_05 Rahasia Gudang Bawah Tanah

30 8 0
                                    

Gemboknya berkarat, keluar bunyi berdecit yang memekakkan telinga ketika ditarik sedikit saja. Jisung berdiri di depan pintu menuju ruang bawah tanah tersebut sembari membawa perkakas. Ia sama sekali tak curiga atau merasa penasaran dengan terkuncinya ruangan itu, keberadaannya di sini untuk membenahi pintu dan membuat tempat persembunyian yang aman ketika ada yang datang.

Walaupun kemungkinan kecil, karena tempat ini sulit diendus aparat, tak memungkiri kedatangan orang-orang berseragam itu bisa terjadi. Ia harus siaga mempersiapkan segalanya untuk keselamatan.

Palu

Obeng

Linggis

Sedikitpun tak berhasil menggerakan pintunya. Justru karena suara gaduh yang ditimbulkan, mendatangkan Minho yang merasa terganggu.

Jisung melirik siapa yang datang mendekatinya, "Kau tahu, gembok berkarat ini sama sekali tidak bergerak."

"Coba dobrak."

Kedua pria itu sudah siaga sembari meremas bahu masing-masing, berusaha melemaskan. Dalam hitungan ketiga, keduanya mengerahkan energi sekuat tenaga hingga akhirnya pintu berhasil di bobol. Gemboknya masih saling terkait, justru pintunya rusak parah akibat diterjang.

Masih ada tangga menuju ke bawah ketika pintu terbuka. Kegelapan yang menguar dari dalam sana membuat kedua pria itu agak ragu melangkahkan kaki semakin turun. Namun, setelah menganggap sejauh ini berada di mansion pun mereka baik-baik saja, keduanya memutuskan masuk tanpa banyak bicara.

Jisung meringis sesaat setelah dirinya menginjak lantai, kakinya tergores sesuatu yang tajam.

Minho menyalakan fitur senter di ponsel, menyorot suasana di dalam ruang bawah tanah yang tak disangka sangat besar tersebut.
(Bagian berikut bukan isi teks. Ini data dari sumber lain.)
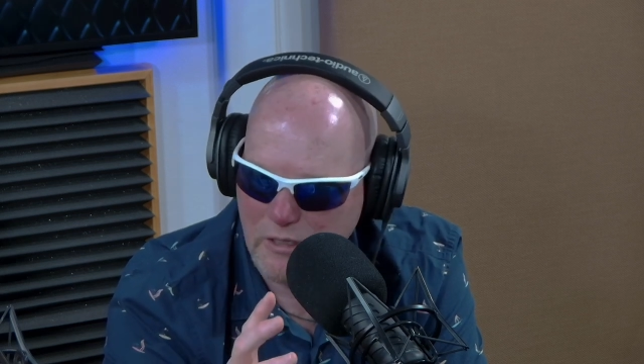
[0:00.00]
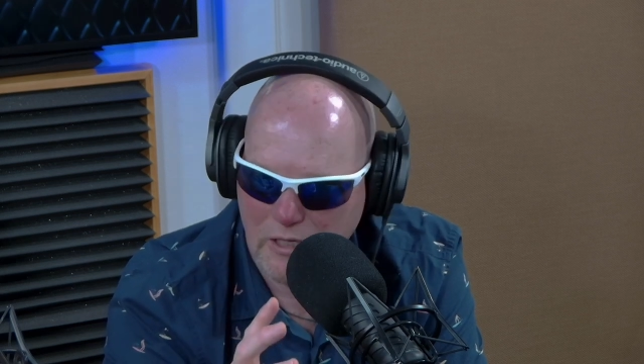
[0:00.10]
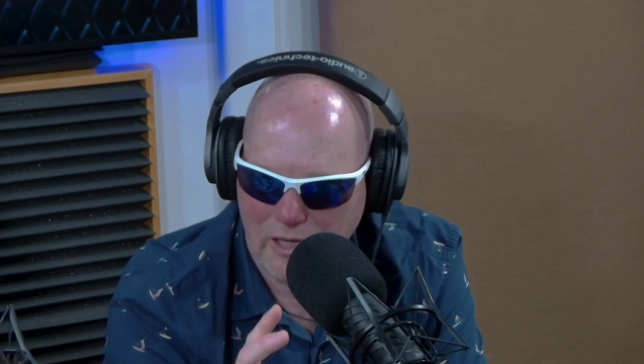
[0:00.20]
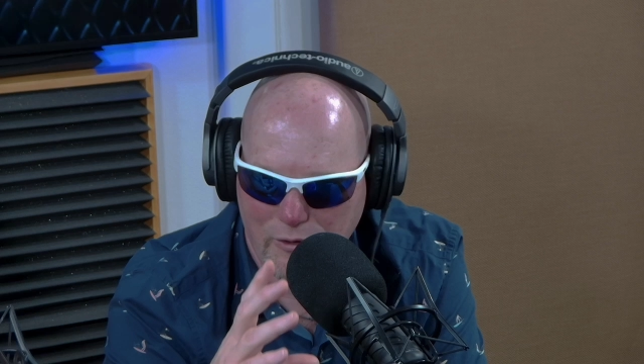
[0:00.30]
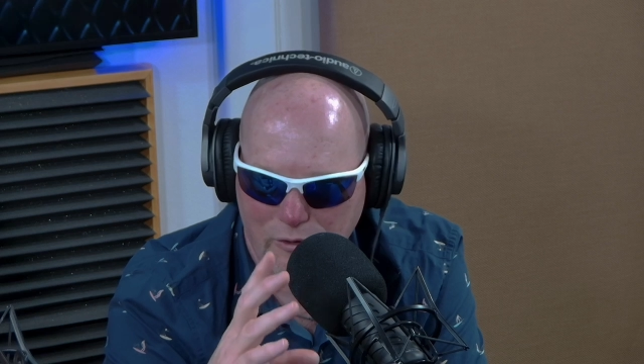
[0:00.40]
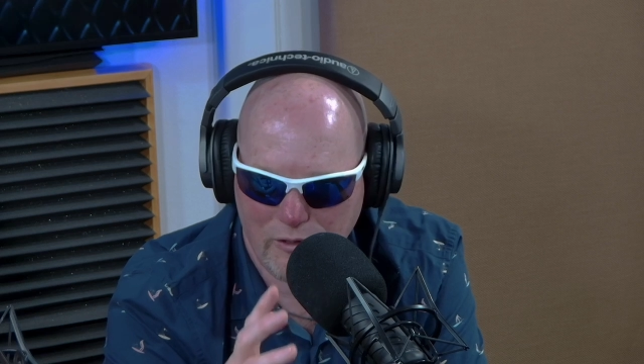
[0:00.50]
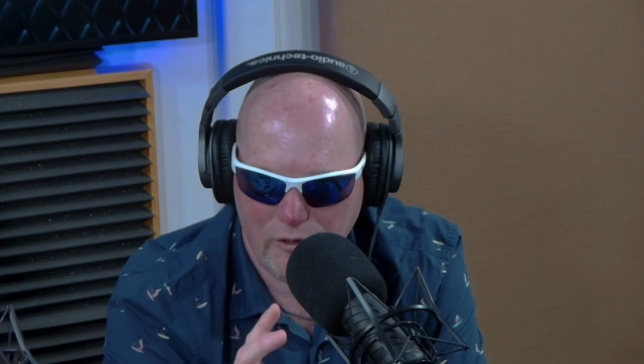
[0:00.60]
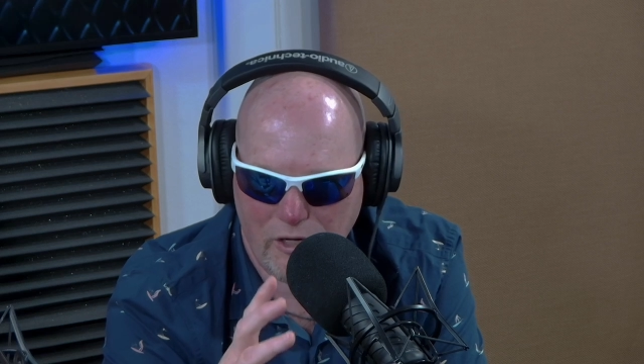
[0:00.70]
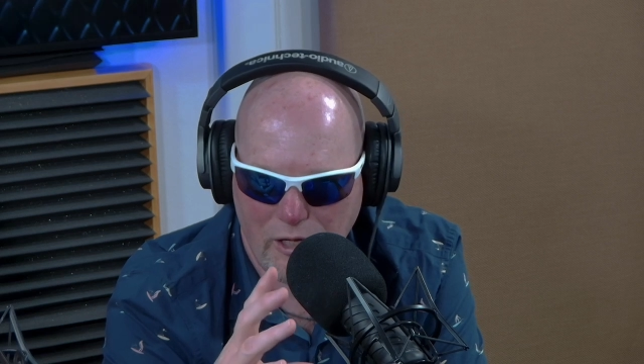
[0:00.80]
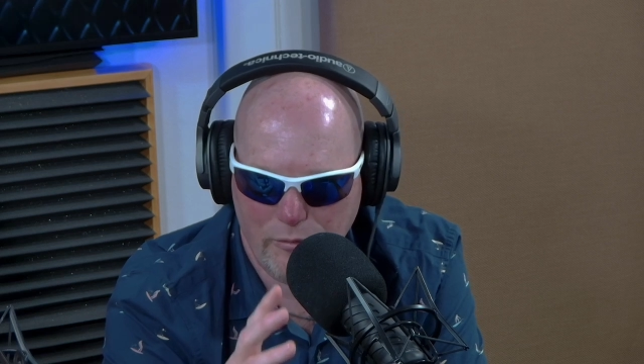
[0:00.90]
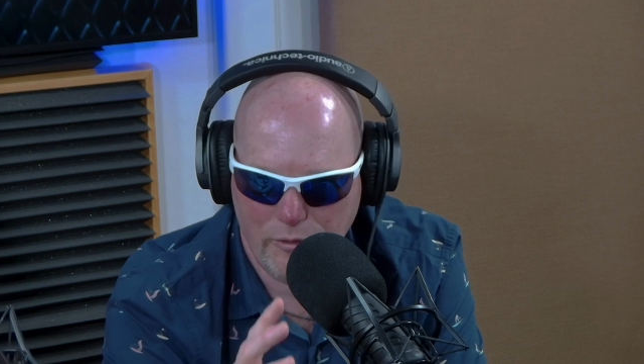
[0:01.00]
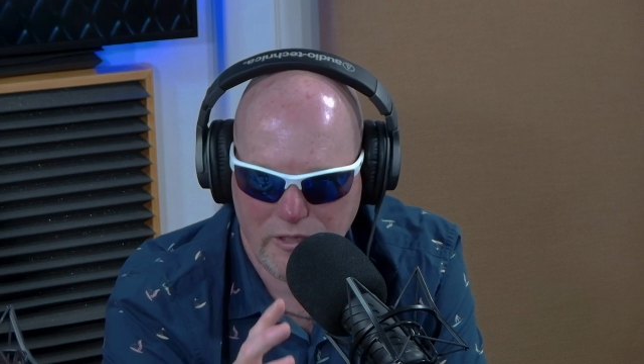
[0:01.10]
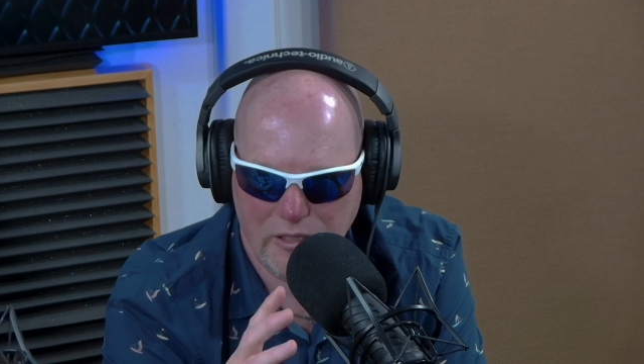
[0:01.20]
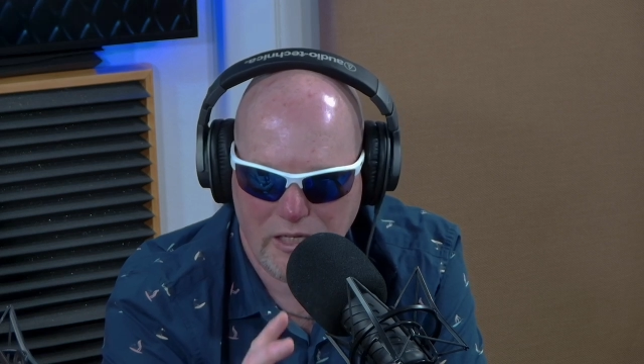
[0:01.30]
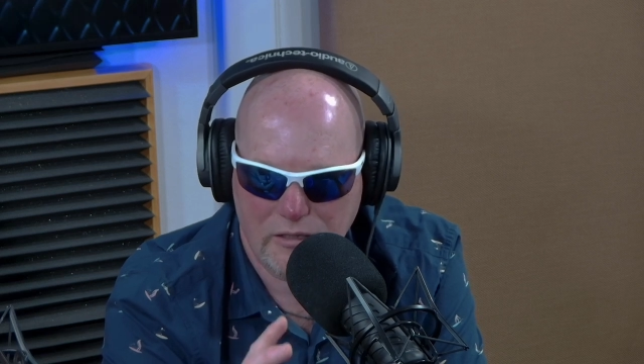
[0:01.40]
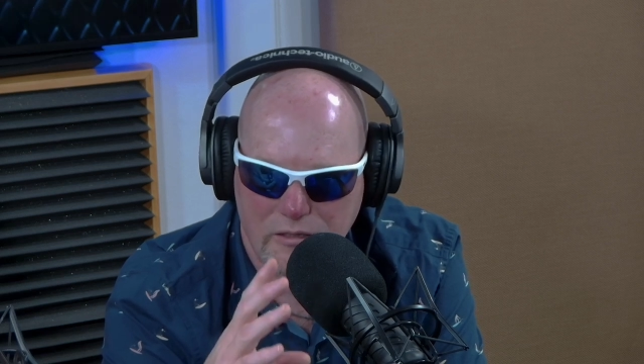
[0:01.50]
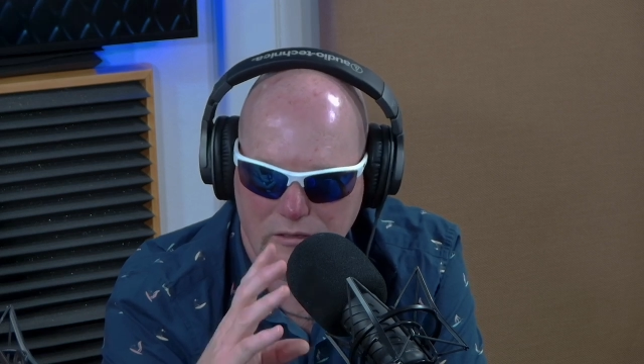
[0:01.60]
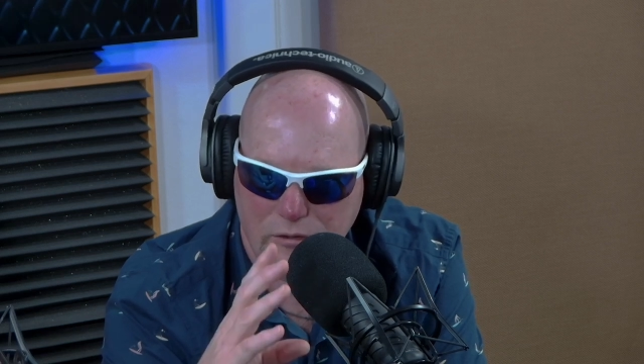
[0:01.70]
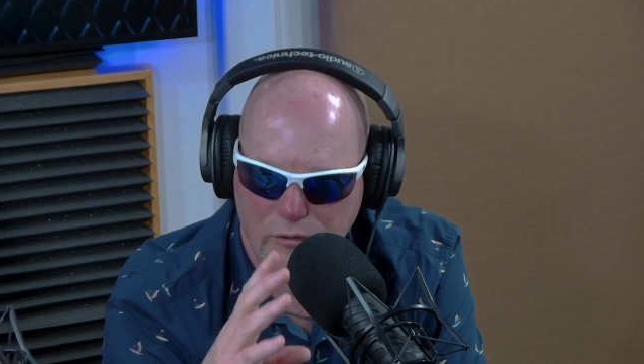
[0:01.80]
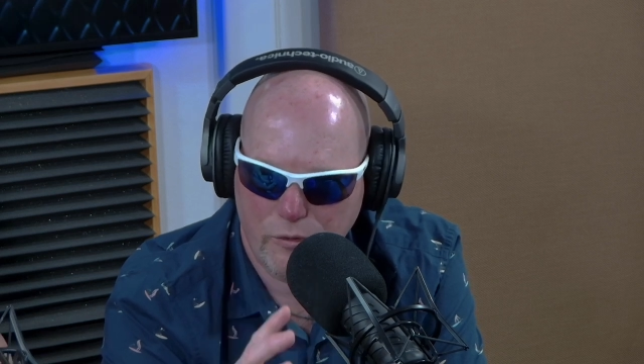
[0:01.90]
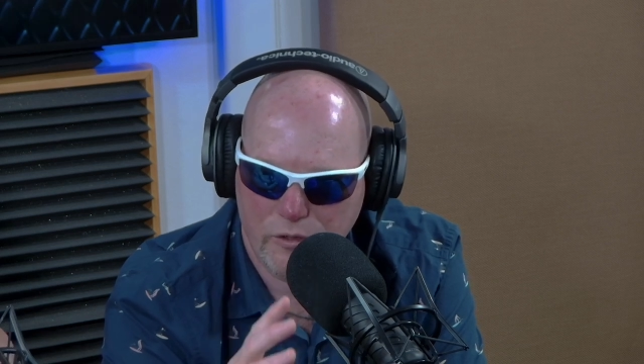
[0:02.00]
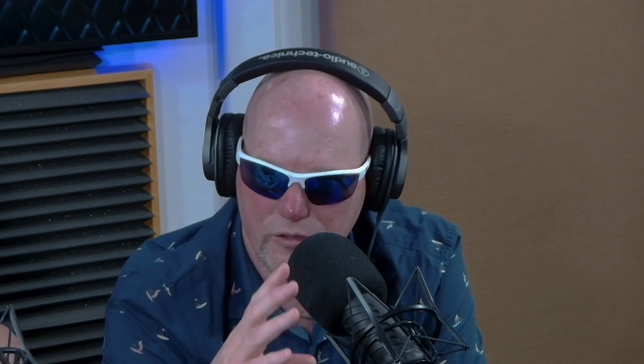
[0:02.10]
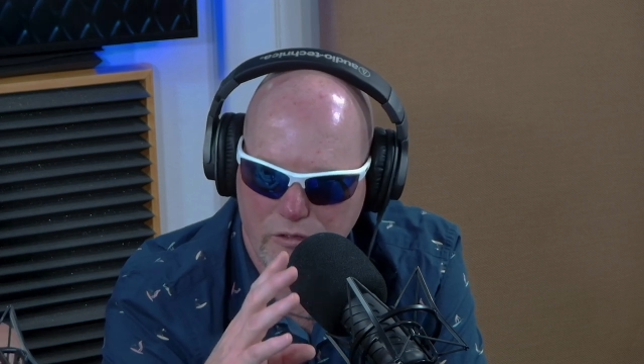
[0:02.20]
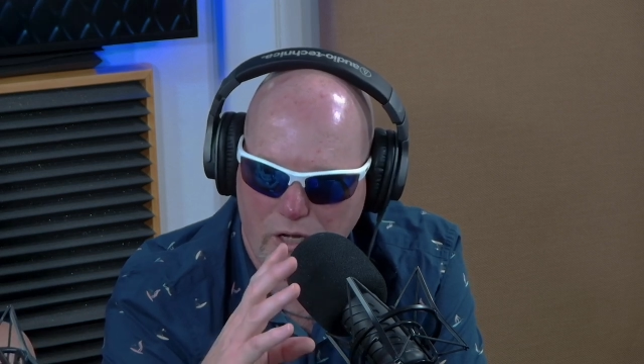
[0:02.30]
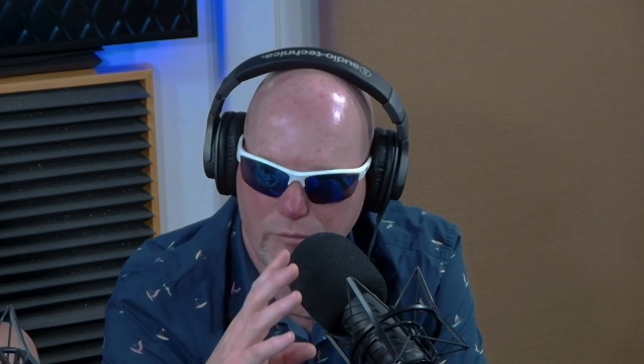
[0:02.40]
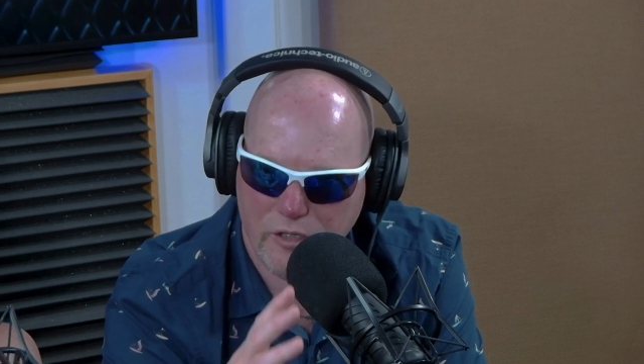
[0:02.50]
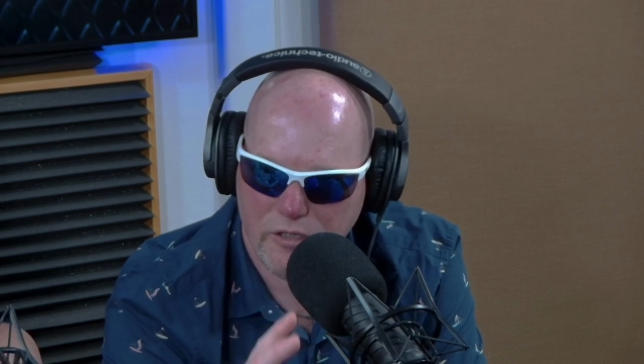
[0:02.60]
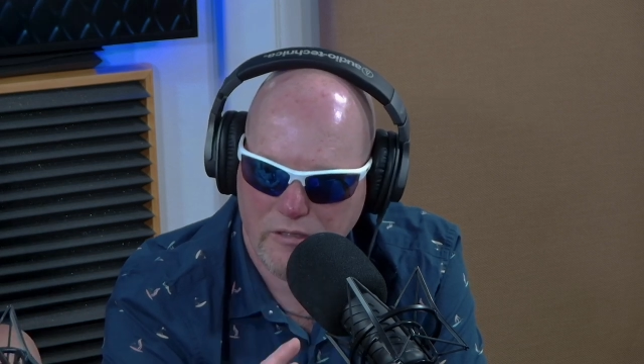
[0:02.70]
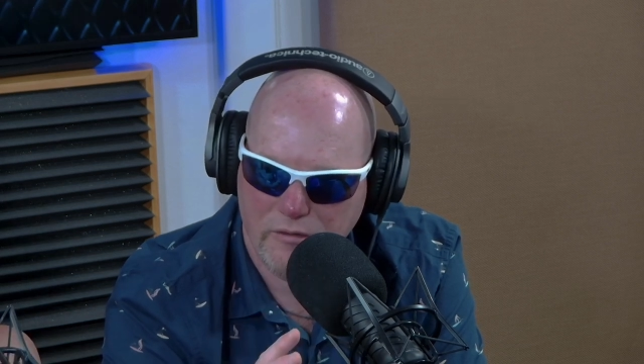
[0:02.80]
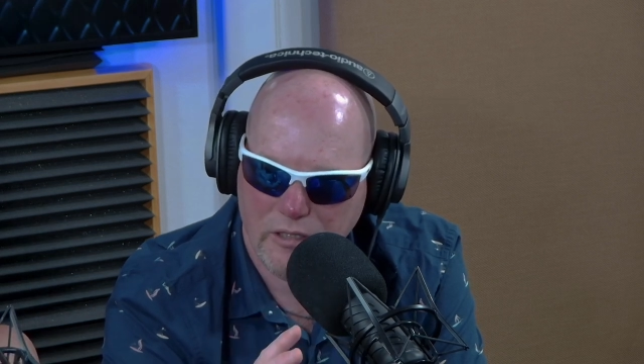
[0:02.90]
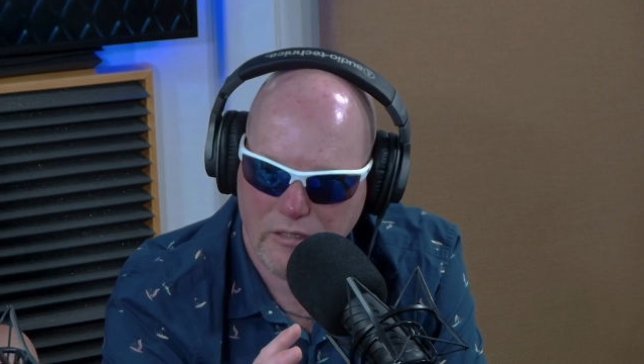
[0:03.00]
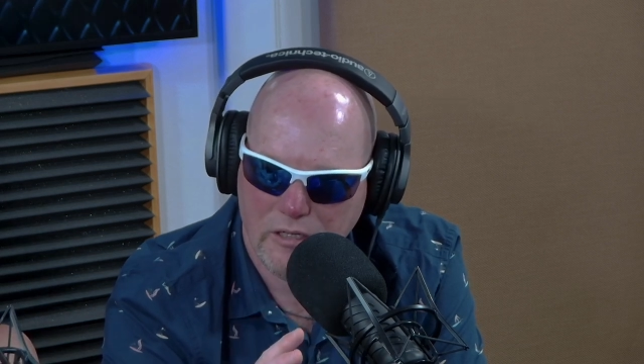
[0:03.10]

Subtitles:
and you're able to get towards objectivity.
Sontak keduanya terkejut ketika menyadari apa saja yang ada di sekeliling.

Puluhan, atau mungkin ratusan perabotan kaca dan cermin diletakkan secara berjajar di tempat tersebut, dan paling parahnya, semua sudah pecah, seolah sengaja dilempari hingga hancur.

"Rak kaca di kamarku juga pecah." Jisung bergumam.

"Kaca sekat kamar mandi juga pecah kan," timpal Minho. Mereka saling menatap ketika menyadari kejanggalan tersebut. Kebingungan menerpa keduanya, tapi tak ada jawaban yang bisa didapat.

•••

"Kau menyembunyikan sesuatu?"

"Menurutmu, kenapa kamarku persis seperti kamar pengantin?" Yiseul menyapu pandangan ke sekitar,  "Sudah lama berada di sini, entah sejak kapan, aku kesepian dan impianku adalah menikah. Jujur saja, itu rahasia yang ku sembunyikan."

"Aku menanyakan tentang cermin Yiseul—" ucapan Changbin lekas terpotong oleh perkataan gadis itu.

"Semua cermin itu ku pecahkan, oh, tidak—semua benda yang memantulkan wajah ku pecahkan," ucapnya dengan nada penuh penyesalan, "Melihat pantulan diriku yang sama sekali tidak menua, membuatku khawatir kalau akan berada di sini selamanya sendirian. Ku hancurkan semua cermin di mansion ini ketika marah tak terkendali waktu itu."

Jemarinya meraih gagang laci, menariknya perlahan, hingga terlihat berbagai bentuk cincin, mulai dari yang warna perak, perunggu, hingga emas. Seluruh cincin itu mirip milik pengantin, dengan desain simpel elegan nan bermakna, "Dan kau tahu kan, aku tak bisa keluar dari tempat ini."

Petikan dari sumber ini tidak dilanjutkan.